Would be awesome to get more of those service discs. PS2 had adjustment discs and test discs (bootable discs which would run code on the PS2 unit and allow for actual hardware tests to be run on the unit). I would believe similar discs actually exist for PSP, PS Vita, PS1, PS2, PS3 and maybe even for the PS4.
That could be a factory disc. You said China? Then it's very possible that was actually used on a production line.

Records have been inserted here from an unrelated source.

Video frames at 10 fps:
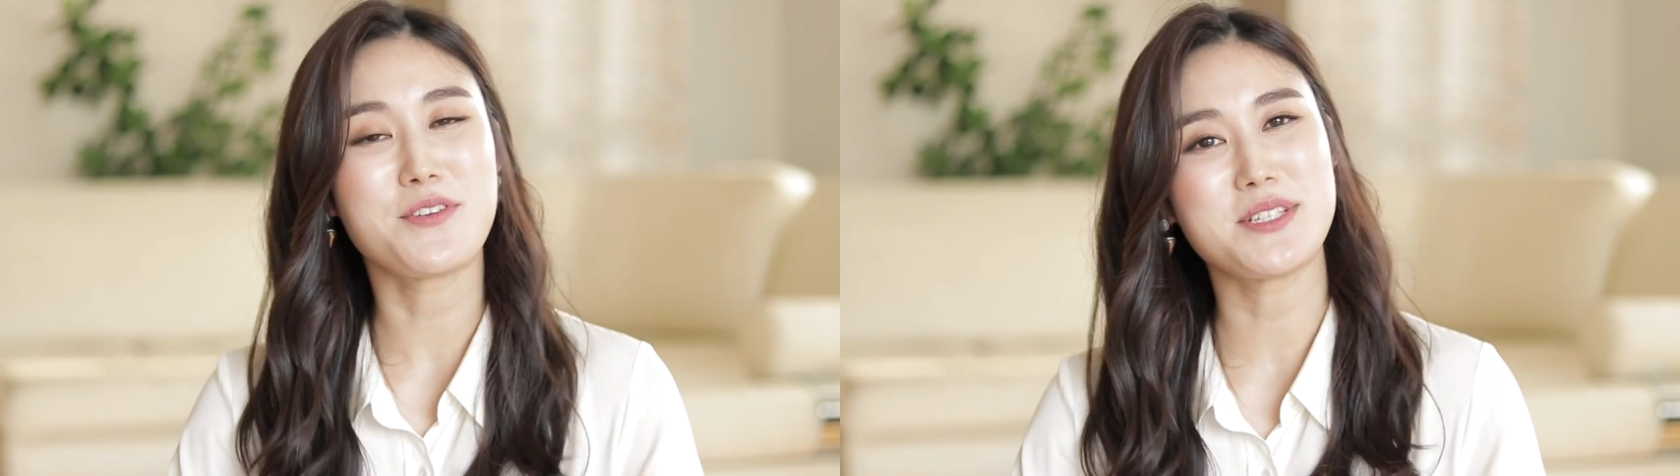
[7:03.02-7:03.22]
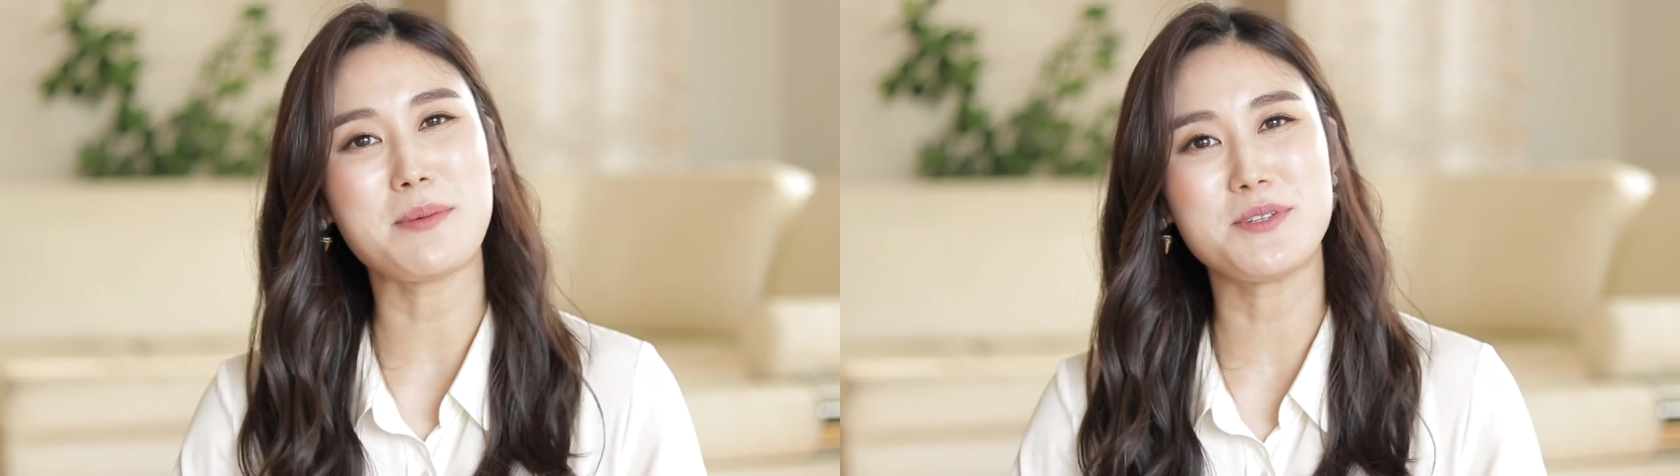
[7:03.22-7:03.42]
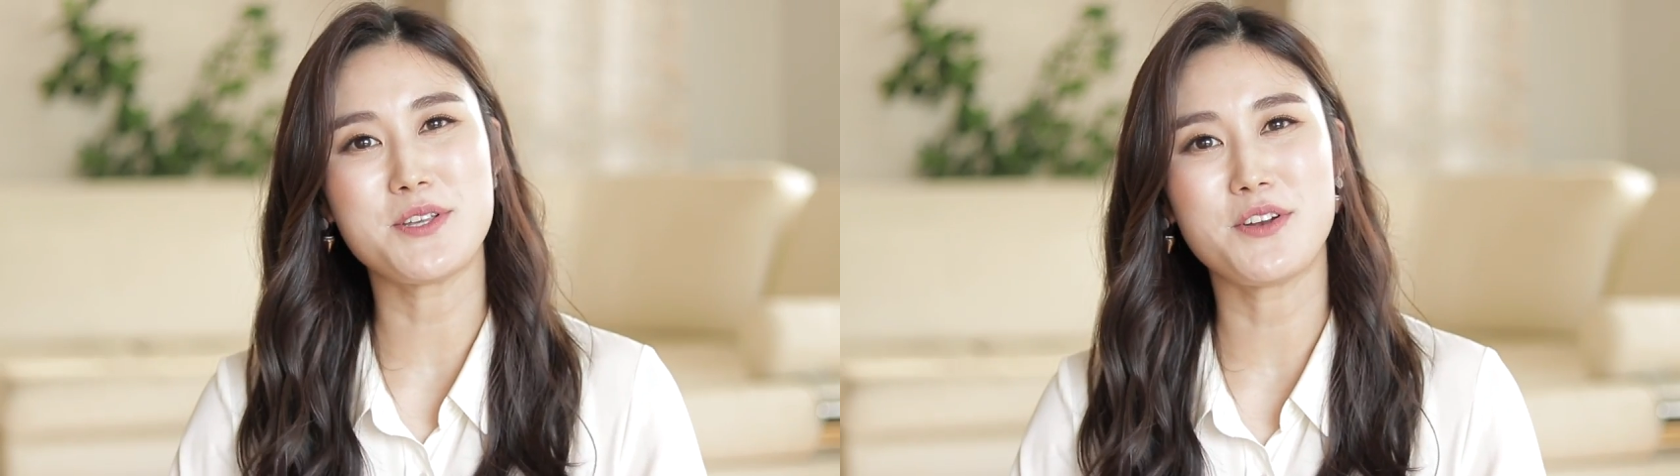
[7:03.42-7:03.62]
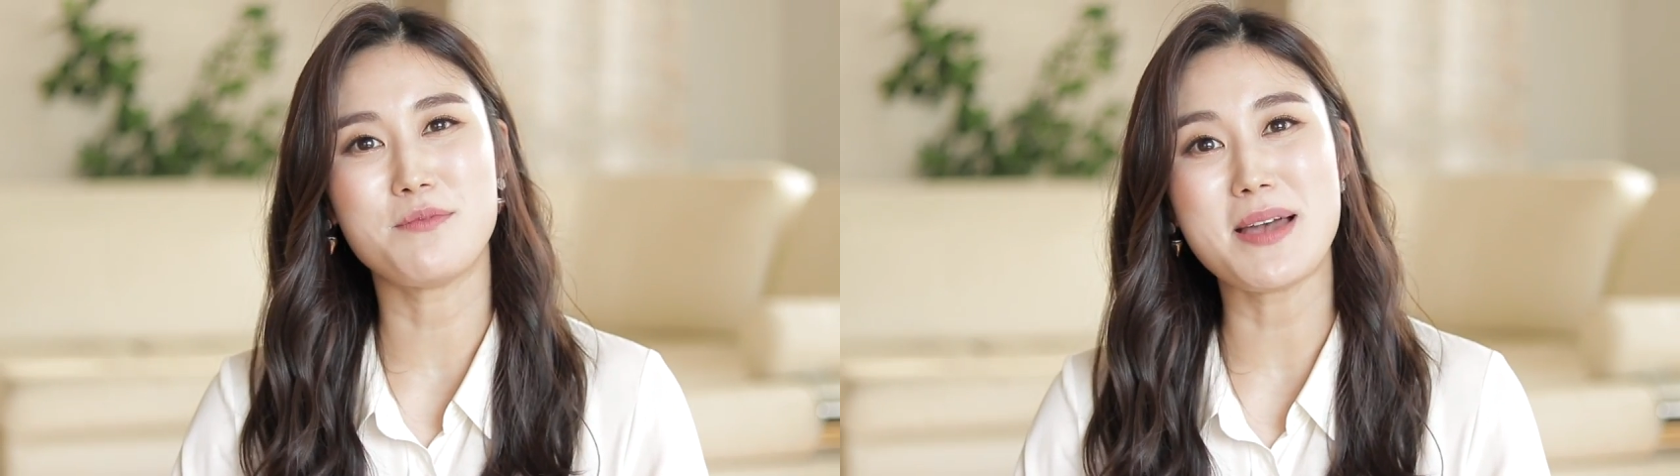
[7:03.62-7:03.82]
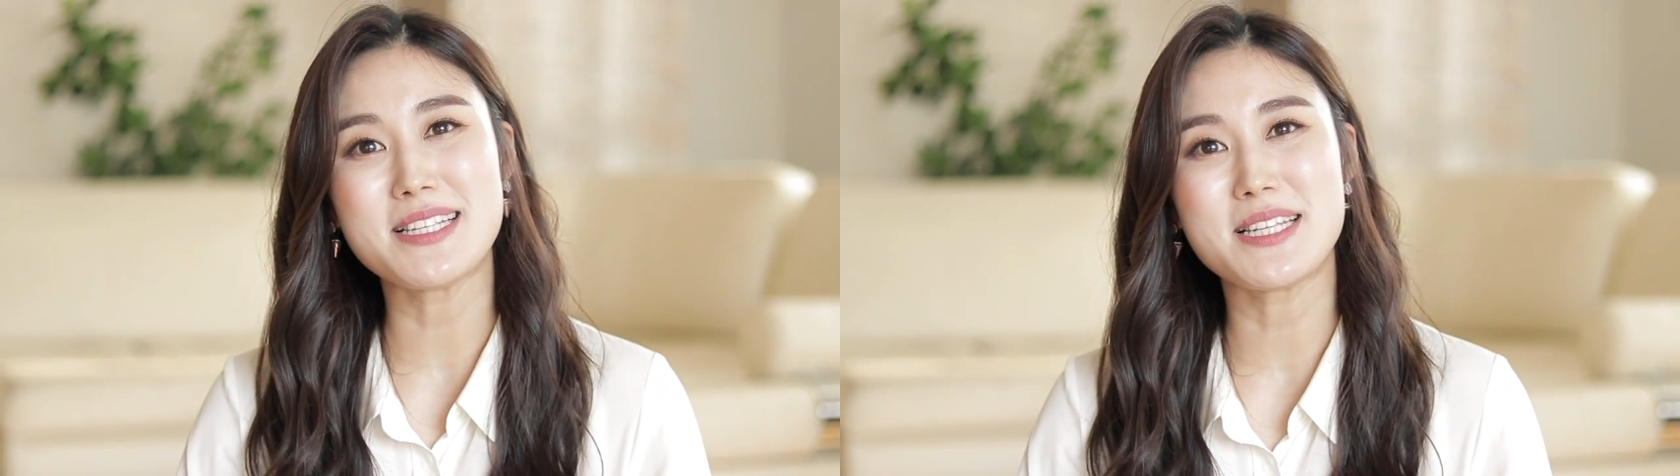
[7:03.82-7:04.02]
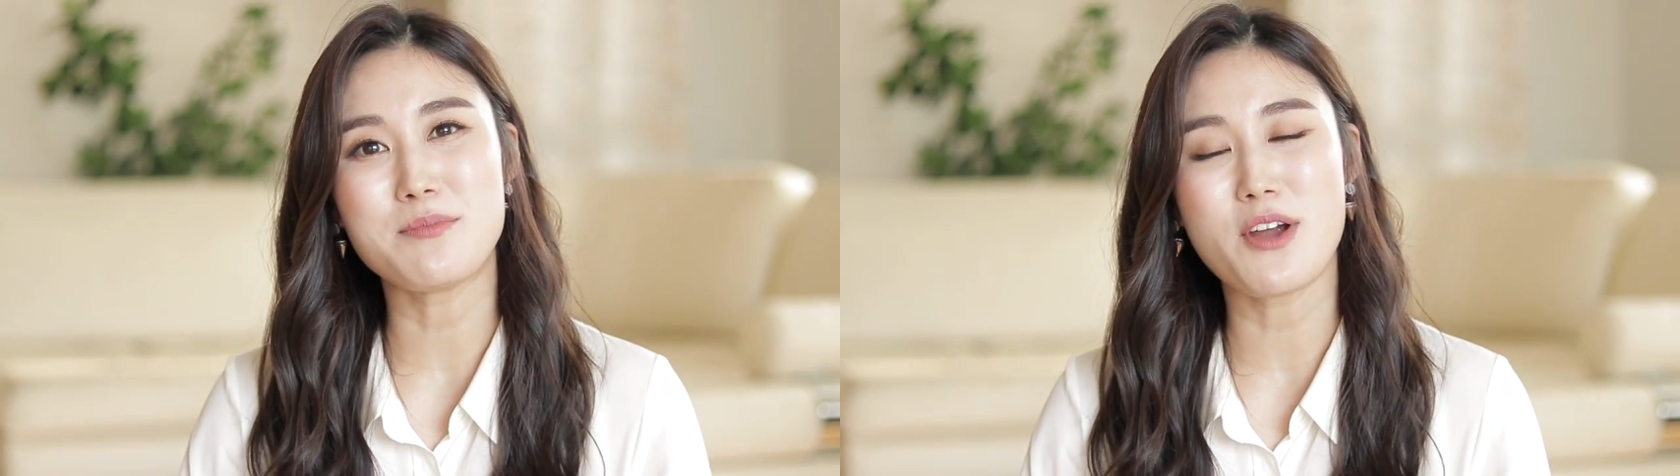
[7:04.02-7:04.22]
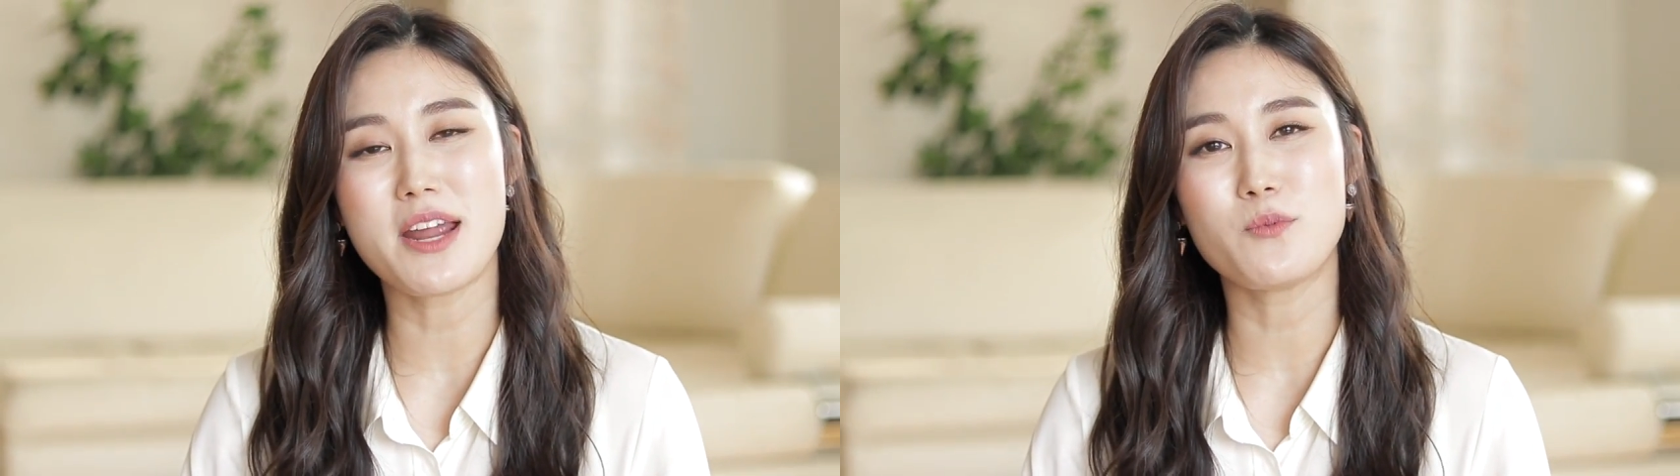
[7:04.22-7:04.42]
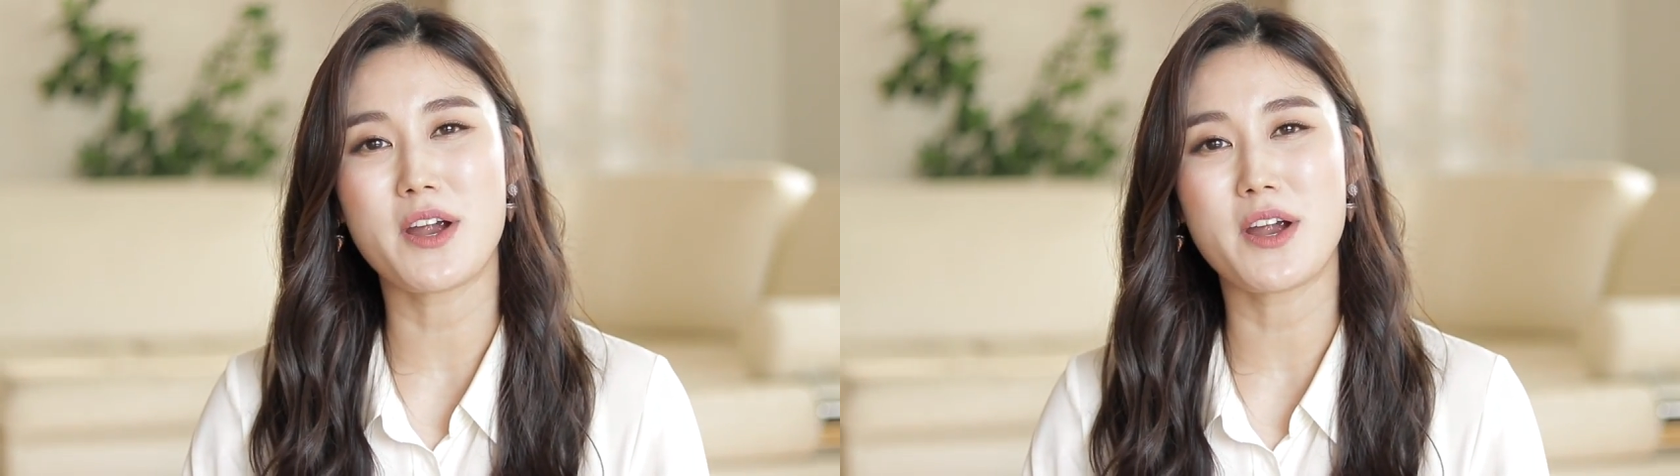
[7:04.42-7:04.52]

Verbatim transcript: first episode of Best in Brand,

My assumption is all the UMD I had found were sent to china to disappear, if you know what I mean, because I had found American test samples,Spot kiosk discs, and euro pre production umds there in same source. I spoke to the seller who said he bought a container from Hong Kong, with no knowledge of the contents until arrival. I can only go from his words for now
Then it must be service center material. Wow SONY quality waste management. (put it under the rug) Some things never change... haha
Who knows the truth, I'm just happy to get my hands on them. I will get all the software for dumping following some browsing in the next few days see what I can do
You should be able to read those UMDs by reencrypting your idstorage to include these keys or passing them directly to Spock: int __sceFactoryGetUMDKey(unsigned int part1, unsigned int part2, u8* out) { u8* key = NULL; int ret = 0, x, i; u8 key_00001708[16] = { 0x05, 0x8F, 0xE5, 0x35, 0xA0, 0x4C, 0x89, 0xB1, 0xC0, 0x12, 0xAD, 0xE7, 0xDA, 0x06, 0xD9, 0x22 }; u8 key_000016D0[16] = { 0x80, 0x8C, 0x8D, 0xA8, 0x66, 0x65, 0x5C, 0x11, 0x35, 0x12, 0xA6, 0xBF, 0x96, 0x6D, 0x3C, 0x46 }; u8 key_00001698[16] = { 0x77, 0xA5, 0x97, 0xDE, 0x0A, 0xF3, 0xEF, 0x40, 0x06, 0x96, 0x00, 0x9C, 0x03, 0x3C, 0xE3, 0xAE }; u8 key_00001664[16] = { 0x9F, 0x26, 0xB3, 0x3D, 0x66, 0xAF, 0xFC, 0xF7, 0xC6, 0xC0, 0x1A, 0x35, 0xAB, 0x32, 0x24, 0x22 }; u8 key_00001614[16] = { 0xAA, 0x62, 0x42, 0x04, 0x9E, 0x40, 0xFB, 0xBF, 0x91, 0x16, 0xC3, 0x23, 0x6F, 0xEA, 0x17, 0xEF }; u8 key_00001598[16] = { 0x1A, 0x4A, 0xA0, 0x55, 0x30, 0x8D, 0x2B, 0xBC, 0x63, 0x2B, 0x54, 0x68, 0xBB, 0x3A, 0x9D, 0x5B }; u8 key_00001564[16] = { 0xF2, 0x2C, 0x77, 0xAA, 0x4B, 0x1C, 0x14, 0x01, 0x9D, 0xE5, 0x53, 0x23, 0xE3, 0x41, 0x3D, 0x21 }; u8 key_000014D0[16] = { 0x42, 0x01, 0x82, 0x19, 0x24, 0xFF, 0x0C, 0x34, 0xEB, 0xB4, 0x3F, 0x5D, 0xCA, 0x80, 0x7E, 0x8D }; u8 key_00001498[16] = { 0x40, 0x78, 0x66, 0xEB, 0x9B, 0xA5, 0xE9, 0x29, 0x0B, 0x2F, 0x8E, 0x4D, 0x30, 0x11, 0x67, 0x54 }; u8 key_00001460[16] = { 0x27, 0xC7, 0x59, 0xF1, 0x48, 0xD8, 0x7E, 0xA8, 0xC0, 0xC2, 0x7F, 0x01, 0x3A, 0xE6, 0xEC, 0xD6 }; u8 key_000013F0[16] = { 0x3A, 0xBA, 0x2E, 0x14, 0xC1, 0x07, 0x37, 0x9F, 0x5F, 0x03, 0x3F, 0x79, 0x4D, 0xE0, 0xCE, 0x7E }; u8 key_000013BC[16] = { 0x71, 0x16, 0x41, 0x21, 0xC3, 0xE0, 0x6A, 0xB5, 0x76, 0x57, 0x35, 0x90, 0xAB, 0x22, 0x3E, 0xFD }; }; You could also enable the UMD drive TEST mode and dump the discs' raw sectors and decrypting those with the above keys.